Segment Start: GIVEN DATA
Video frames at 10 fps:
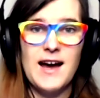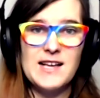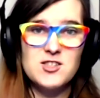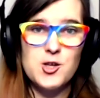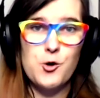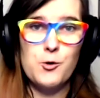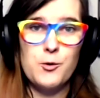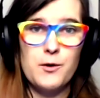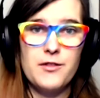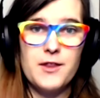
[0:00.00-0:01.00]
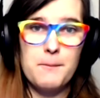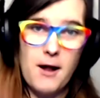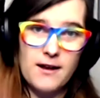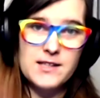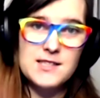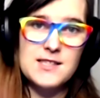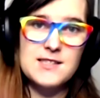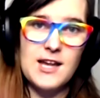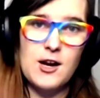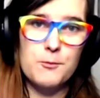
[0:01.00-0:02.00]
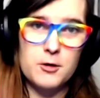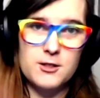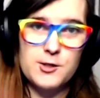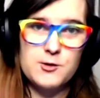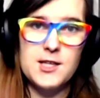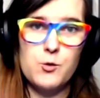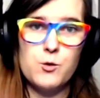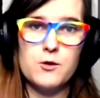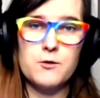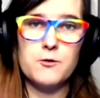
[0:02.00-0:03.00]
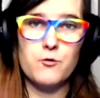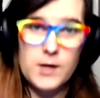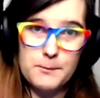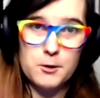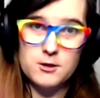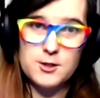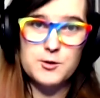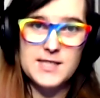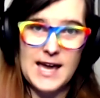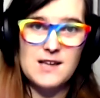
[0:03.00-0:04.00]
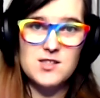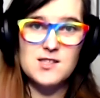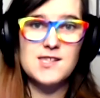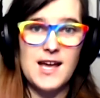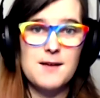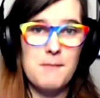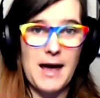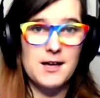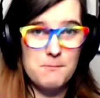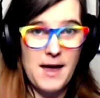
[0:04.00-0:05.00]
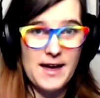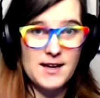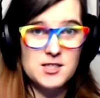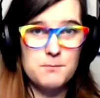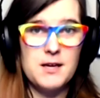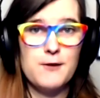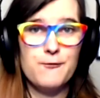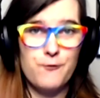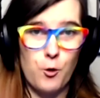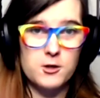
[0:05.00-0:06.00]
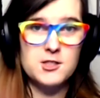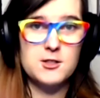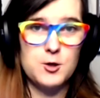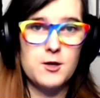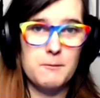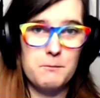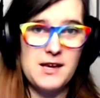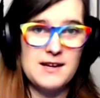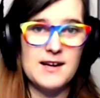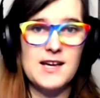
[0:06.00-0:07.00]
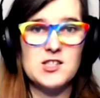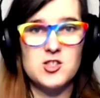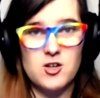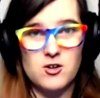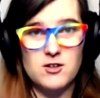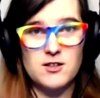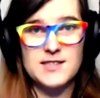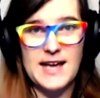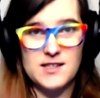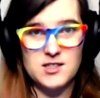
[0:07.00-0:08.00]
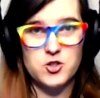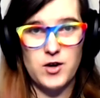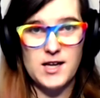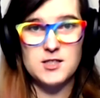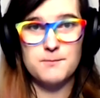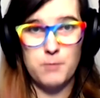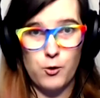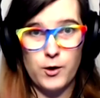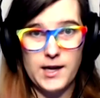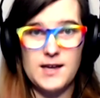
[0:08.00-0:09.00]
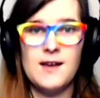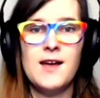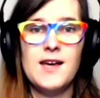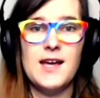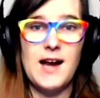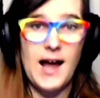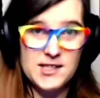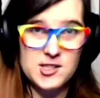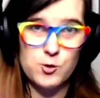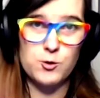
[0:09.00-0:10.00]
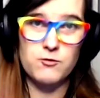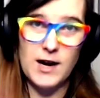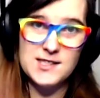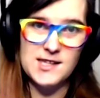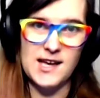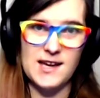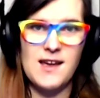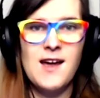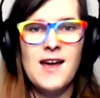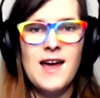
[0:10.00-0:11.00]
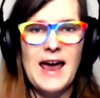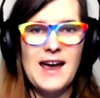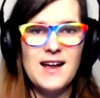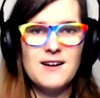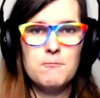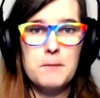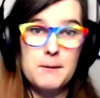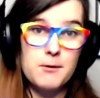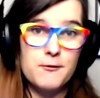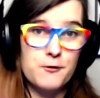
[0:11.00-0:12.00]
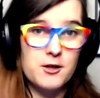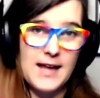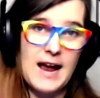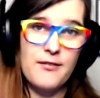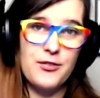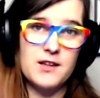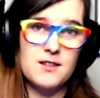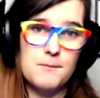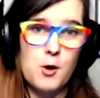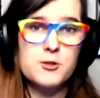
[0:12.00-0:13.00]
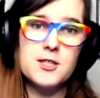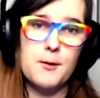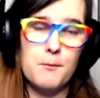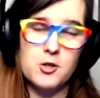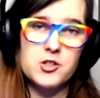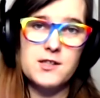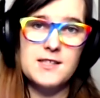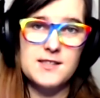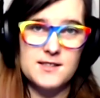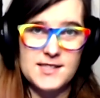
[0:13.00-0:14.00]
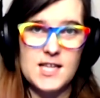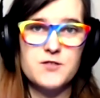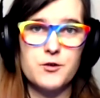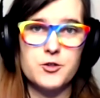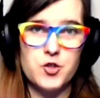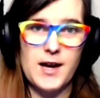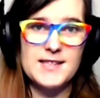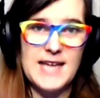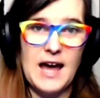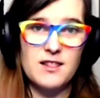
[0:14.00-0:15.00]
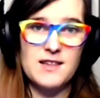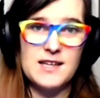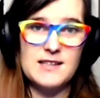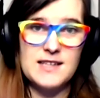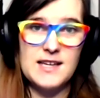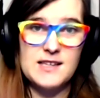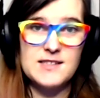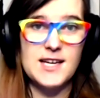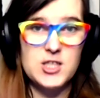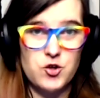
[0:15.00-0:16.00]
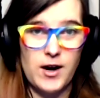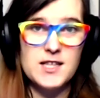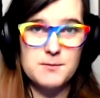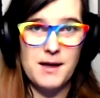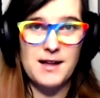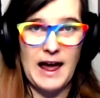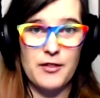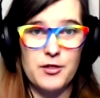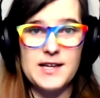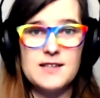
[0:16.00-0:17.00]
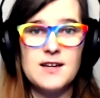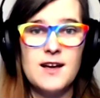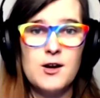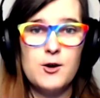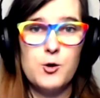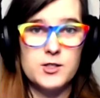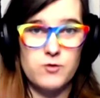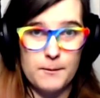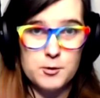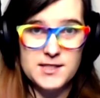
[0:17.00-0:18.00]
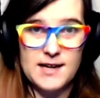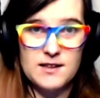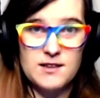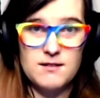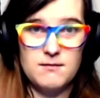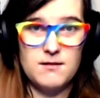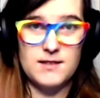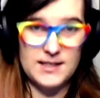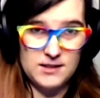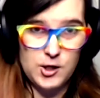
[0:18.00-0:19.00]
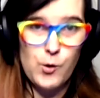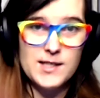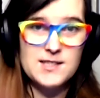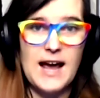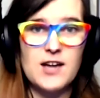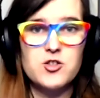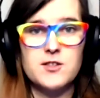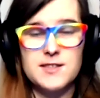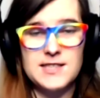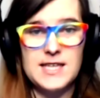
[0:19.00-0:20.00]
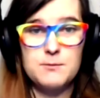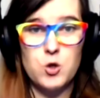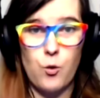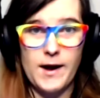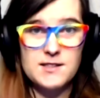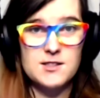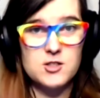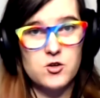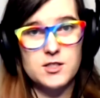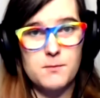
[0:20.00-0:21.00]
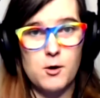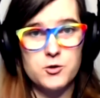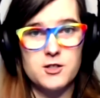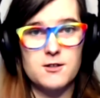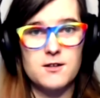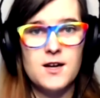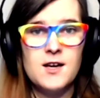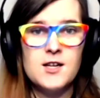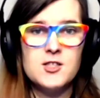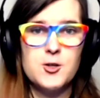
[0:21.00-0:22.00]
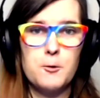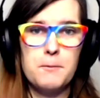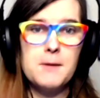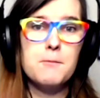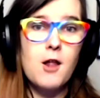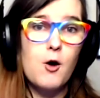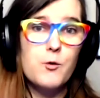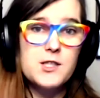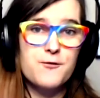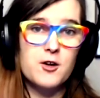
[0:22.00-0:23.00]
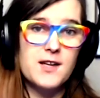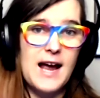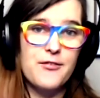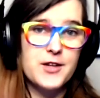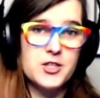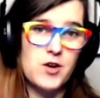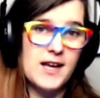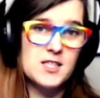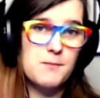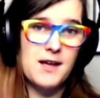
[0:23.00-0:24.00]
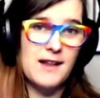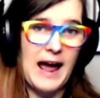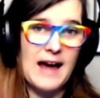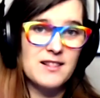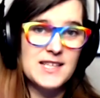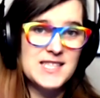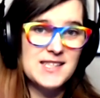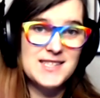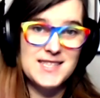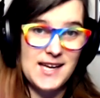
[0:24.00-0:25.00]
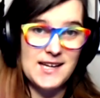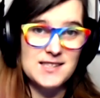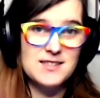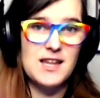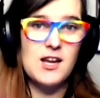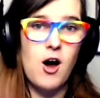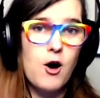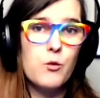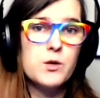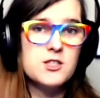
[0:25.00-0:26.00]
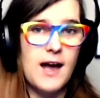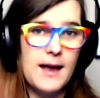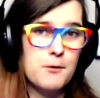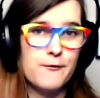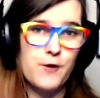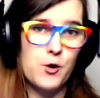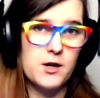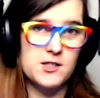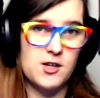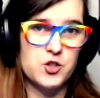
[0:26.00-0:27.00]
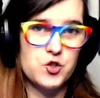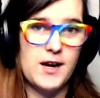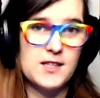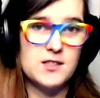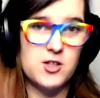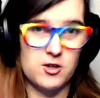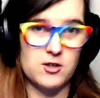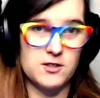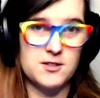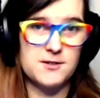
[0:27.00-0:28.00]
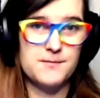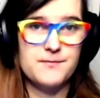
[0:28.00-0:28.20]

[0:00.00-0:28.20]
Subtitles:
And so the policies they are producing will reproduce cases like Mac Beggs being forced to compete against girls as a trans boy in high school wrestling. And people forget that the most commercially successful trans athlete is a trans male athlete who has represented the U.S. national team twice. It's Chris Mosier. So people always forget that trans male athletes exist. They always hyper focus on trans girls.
Segment End: GIVEN DATA
WHAT YOU NEED TO DO: Repeat all the records exactly, images excluded.

ANSWER BOX:
Video frames at 10 fps:
[0:00.00-0:01.00]
[0:01.00-0:02.00]
[0:02.00-0:03.00]
[0:03.00-0:04.00]
[0:04.00-0:05.00]
[0:05.00-0:06.00]
[0:06.00-0:07.00]
[0:07.00-0:08.00]
[0:08.00-0:09.00]
[0:09.00-0:10.00]
[0:10.00-0:11.00]
[0:11.00-0:12.00]
[0:12.00-0:13.00]
[0:13.00-0:14.00]
[0:14.00-0:15.00]
[0:15.00-0:16.00]
[0:16.00-0:17.00]
[0:17.00-0:18.00]
[0:18.00-0:19.00]
[0:19.00-0:20.00]
[0:20.00-0:21.00]
[0:21.00-0:22.00]
[0:22.00-0:23.00]
[0:23.00-0:24.00]
[0:24.00-0:25.00]
[0:25.00-0:26.00]
[0:26.00-0:27.00]
[0:27.00-0:28.00]
[0:28.00-0:28.20]

[0:00.00-0:28.20]
Subtitles:
And so the policies they are producing will reproduce cases like Mac Beggs being forced to compete against girls as a trans boy in high school wrestling. And people forget that the most commercially successful trans athlete is a trans male athlete who has represented the U.S. national team twice. It's Chris Mosier. So people always forget that trans male athletes exist. They always hyper focus on trans girls.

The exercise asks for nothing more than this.